# how to install gcc?



## waiting_for_OSX (Apr 30, 2002)

I want to install gcc and make on OS X.

You need make to compile gcc. You need gcc to compile make. gcc instructions state to start by installing the 32MB file called "Darwin Development Environment for Mac OS X
" found here:

http://www.opensource.apple.com/projects/darwin/

I ran the installer, which claims it completed successfully however, I can't find any files that it installed ( it seems that gcc, cc and make were not installed ).

Furthermore, I can't find any documentation on what this installer does or did to my computer.

Can anyone explain this situation?


----------



## nkuvu (Apr 30, 2002)

Uh, have you tried typing make or gcc in Terminal?  If you get a "no make in _list o directories_" then it's not in your path...

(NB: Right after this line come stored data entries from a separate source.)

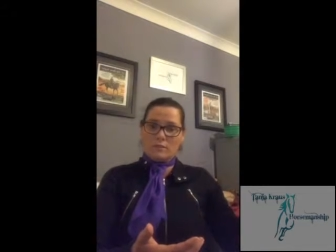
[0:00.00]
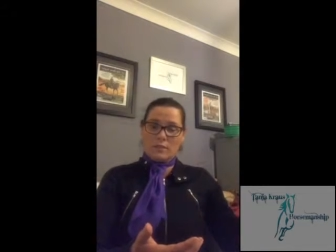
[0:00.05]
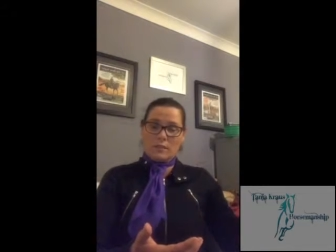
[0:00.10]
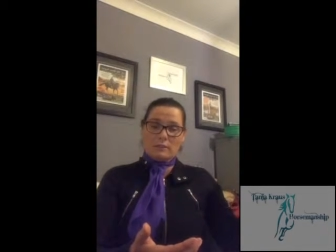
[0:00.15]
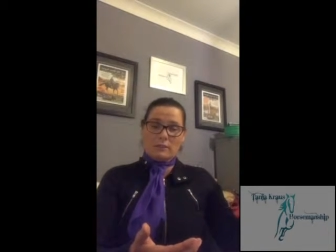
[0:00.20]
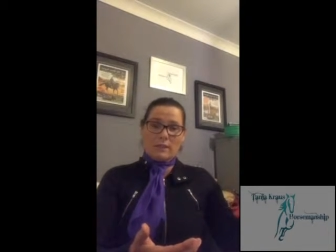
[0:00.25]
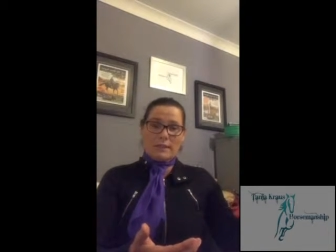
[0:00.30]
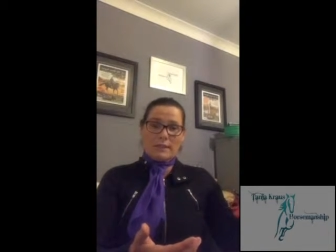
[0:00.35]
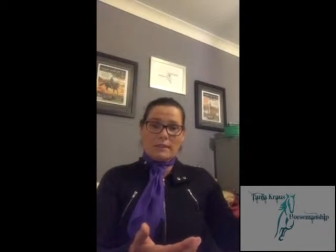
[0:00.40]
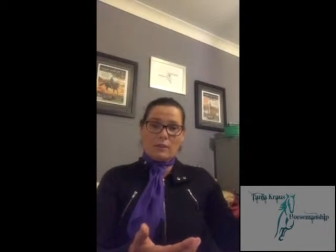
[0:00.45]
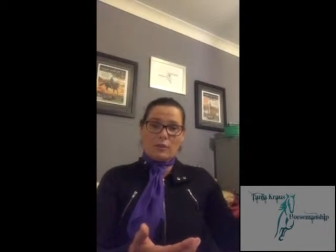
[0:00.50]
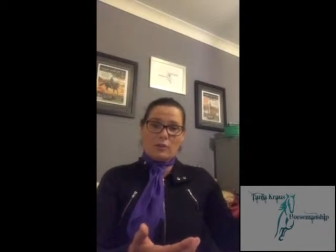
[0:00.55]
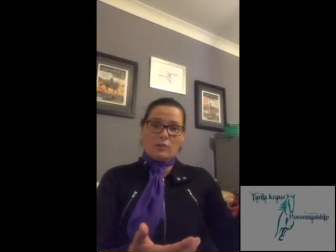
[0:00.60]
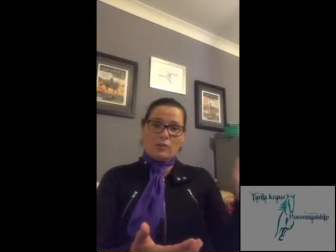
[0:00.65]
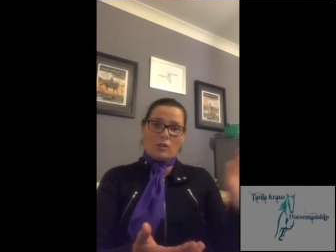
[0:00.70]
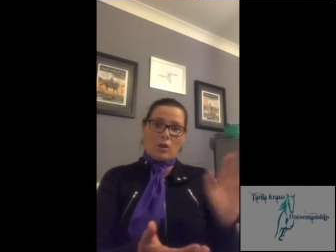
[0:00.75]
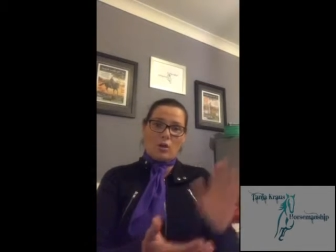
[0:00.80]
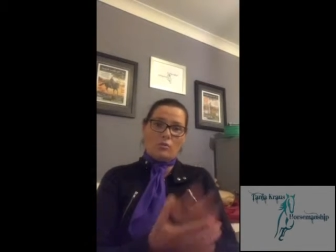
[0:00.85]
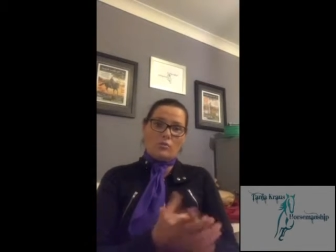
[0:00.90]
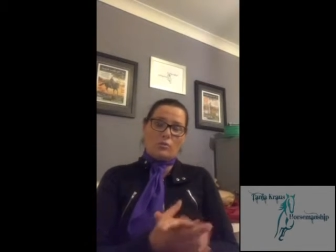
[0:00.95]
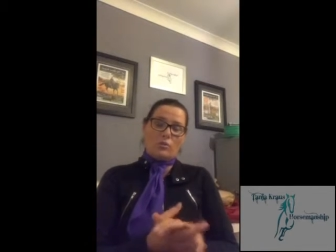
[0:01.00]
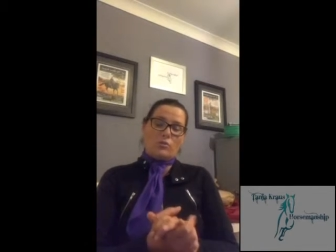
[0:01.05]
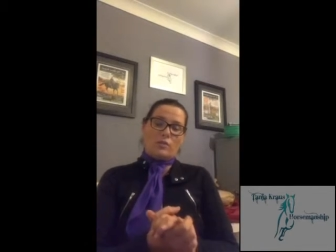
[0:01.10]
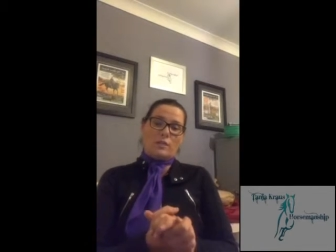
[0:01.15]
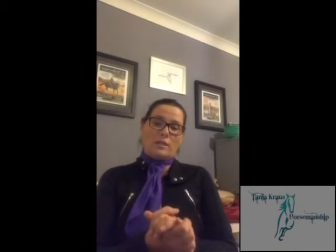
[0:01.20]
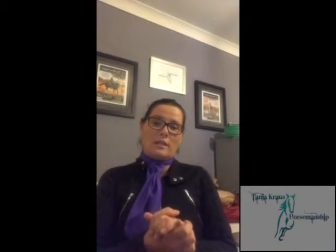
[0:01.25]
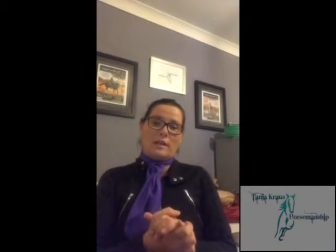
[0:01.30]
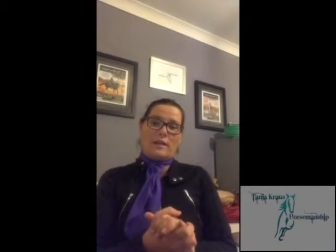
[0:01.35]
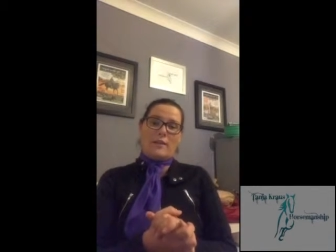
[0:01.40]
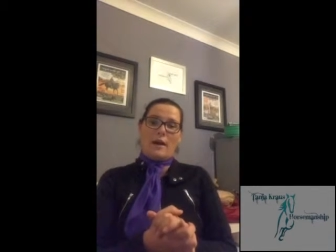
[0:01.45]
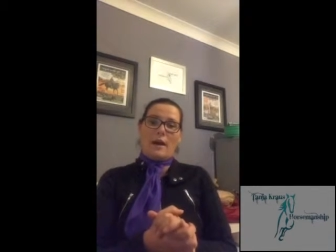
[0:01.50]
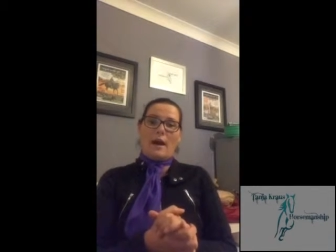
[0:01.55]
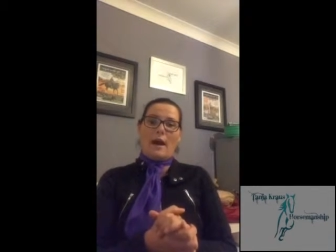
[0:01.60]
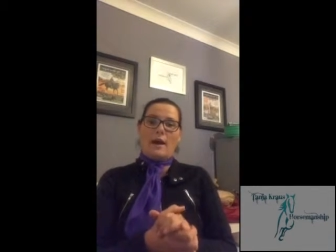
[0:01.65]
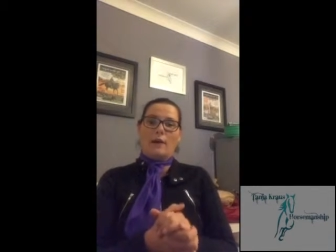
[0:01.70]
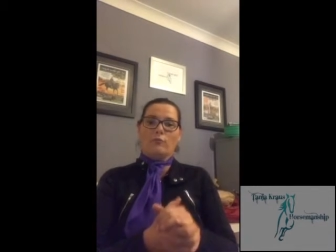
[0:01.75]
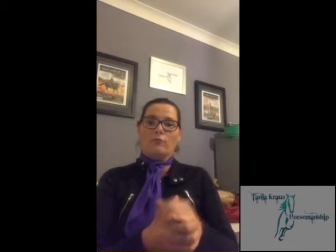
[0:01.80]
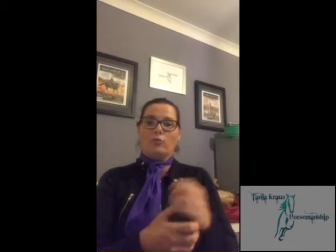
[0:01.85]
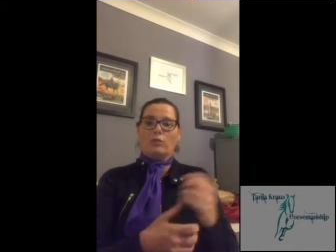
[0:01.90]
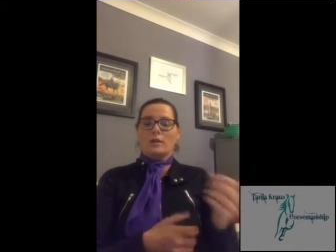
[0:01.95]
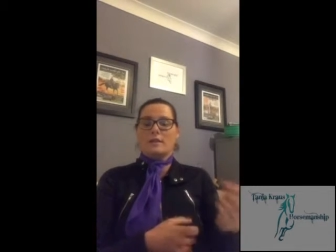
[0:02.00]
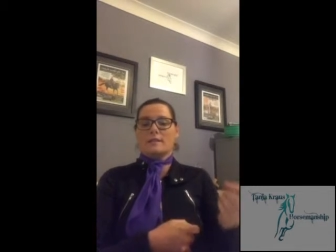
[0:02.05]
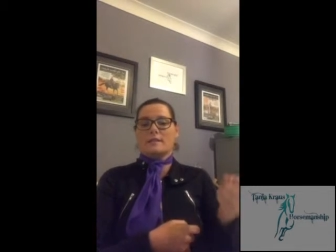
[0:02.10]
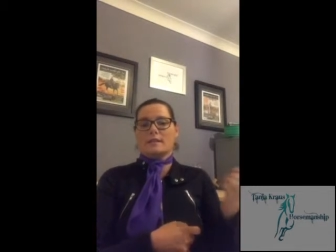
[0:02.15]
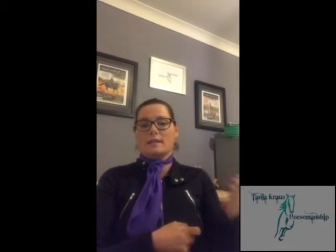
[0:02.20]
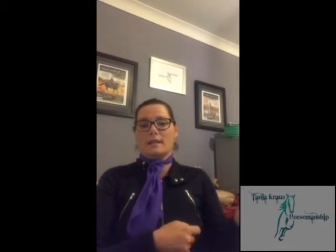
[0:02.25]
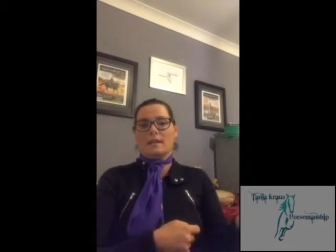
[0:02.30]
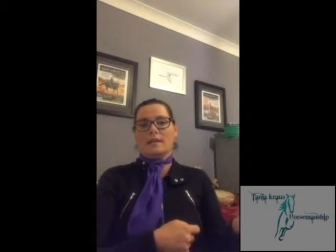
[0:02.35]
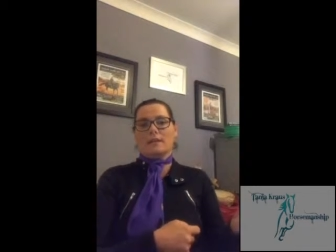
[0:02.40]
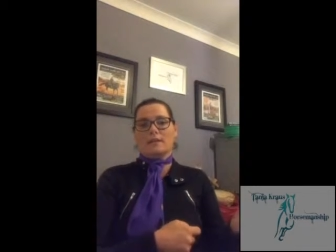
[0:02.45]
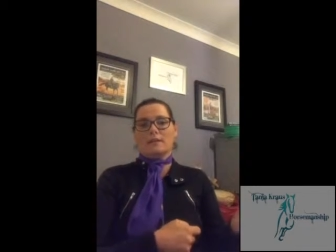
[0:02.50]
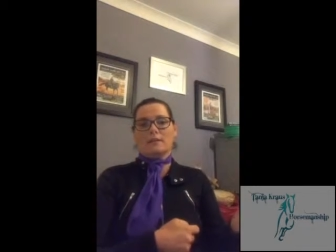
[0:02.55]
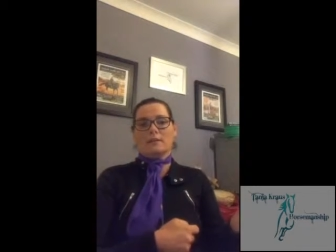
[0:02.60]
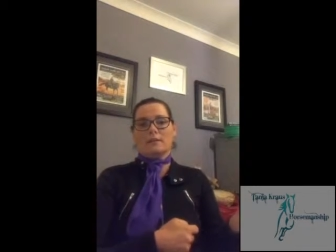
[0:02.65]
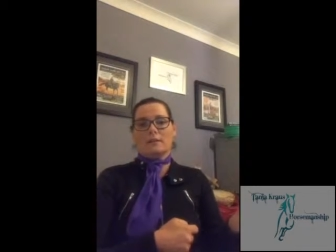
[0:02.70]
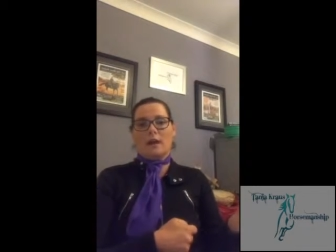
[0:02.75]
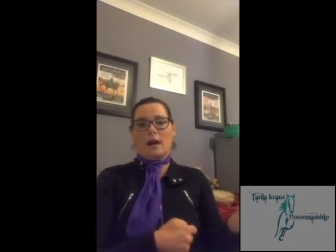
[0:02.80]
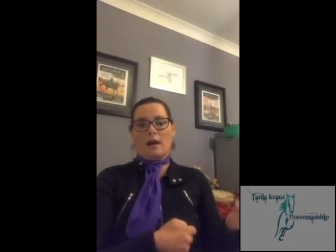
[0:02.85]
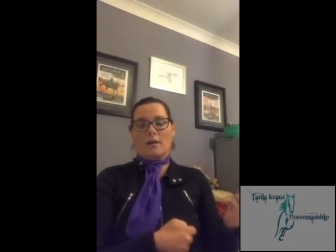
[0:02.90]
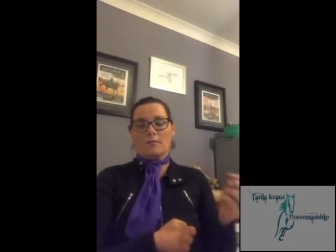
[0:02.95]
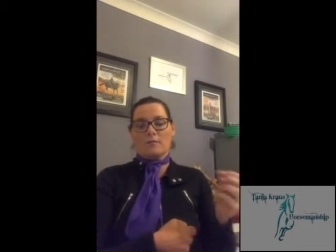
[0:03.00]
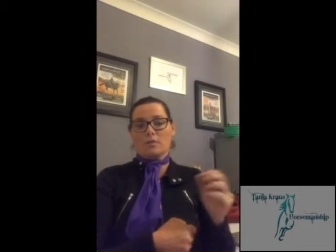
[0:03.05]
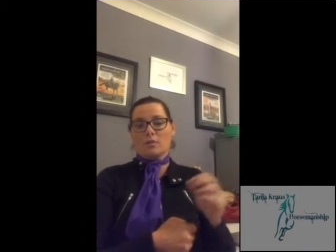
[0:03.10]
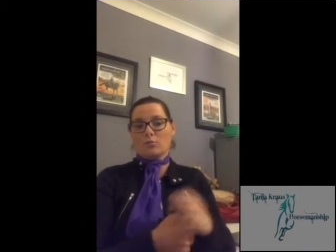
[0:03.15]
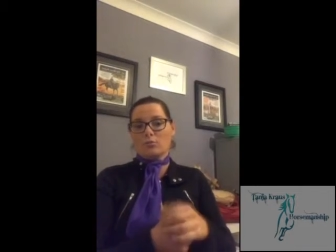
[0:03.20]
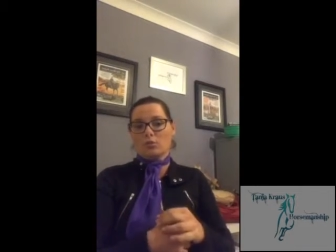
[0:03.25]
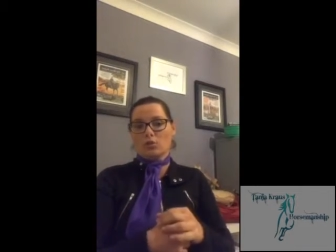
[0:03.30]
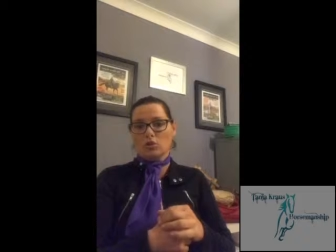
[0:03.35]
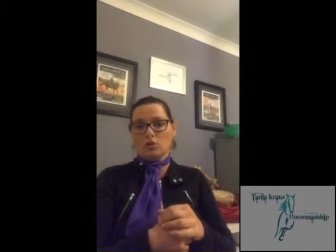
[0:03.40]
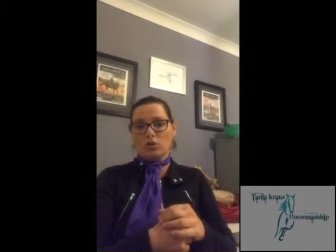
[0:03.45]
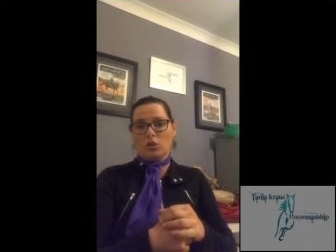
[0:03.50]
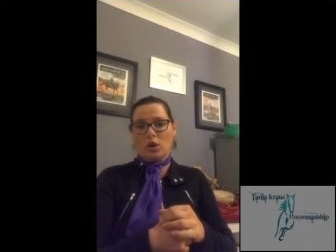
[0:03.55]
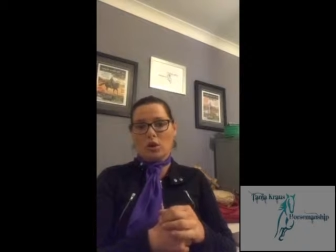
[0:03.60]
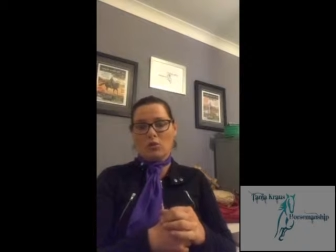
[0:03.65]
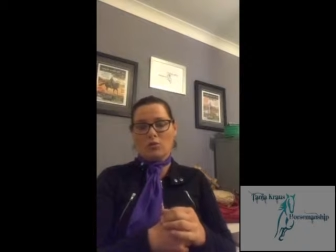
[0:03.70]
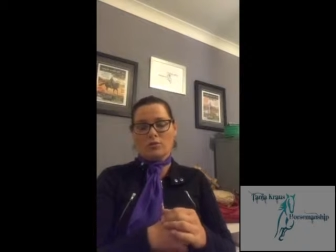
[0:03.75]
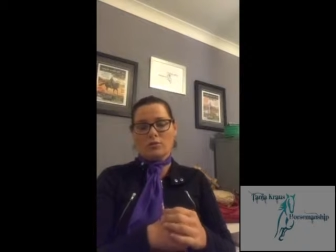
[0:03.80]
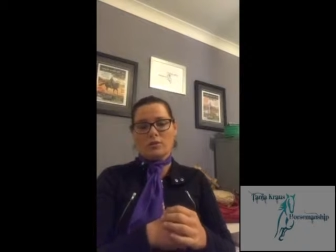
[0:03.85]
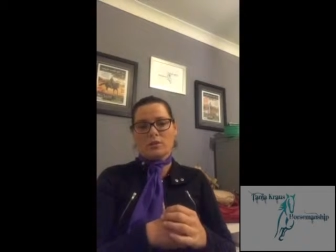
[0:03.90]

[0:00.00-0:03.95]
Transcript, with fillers: deleting those goals altogether and resetting some new goals.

I am pretty sure make is already installed with OS X, not sure about gcc.


----------



## lethe (Apr 30, 2002)

i think what you really want is the developers toolkit, not the darwin development environment.  this installs binary versions of both make and gcc.


----------



## waiting_for_OSX (Apr 30, 2002)

have you a URL for that "developers toolkit"? There is nothing called "developers toolkit" under OSX "unix apps and utilities" or "development tools" downloads

here

http://www.apple.com/downloads/macosx/unix_apps_utilities/

or here

http://www.apple.com/downloads/macosx/development_tools


... and yes I tried typing in make and gcc in two different shells. I also tried using the find command to search for any file names containing the subtext make or gcc.


----------



## nkuvu (Apr 30, 2002)

It's at the Apple Developers Connection.  Hang on while I grab a link...

Edit:  Should be:
http://developer.apple.com/tools/macosxtools.html

I forget that I have the developers tools installed, so when I try make or gcc it just works.  Sorry for the misleading info...


----------



## lethe (Apr 30, 2002)

yeah that s it.  the darwin development environment is a set of tools that are basically required if you want to build your own kernel.  for generic c compiling, you just need gcc, and for generic software installing, you need make.  this kit includes those things, along with some GUI development tools that are just downright neat.  the darwin development environment is just boring, on the other hand. (IMHO)


----------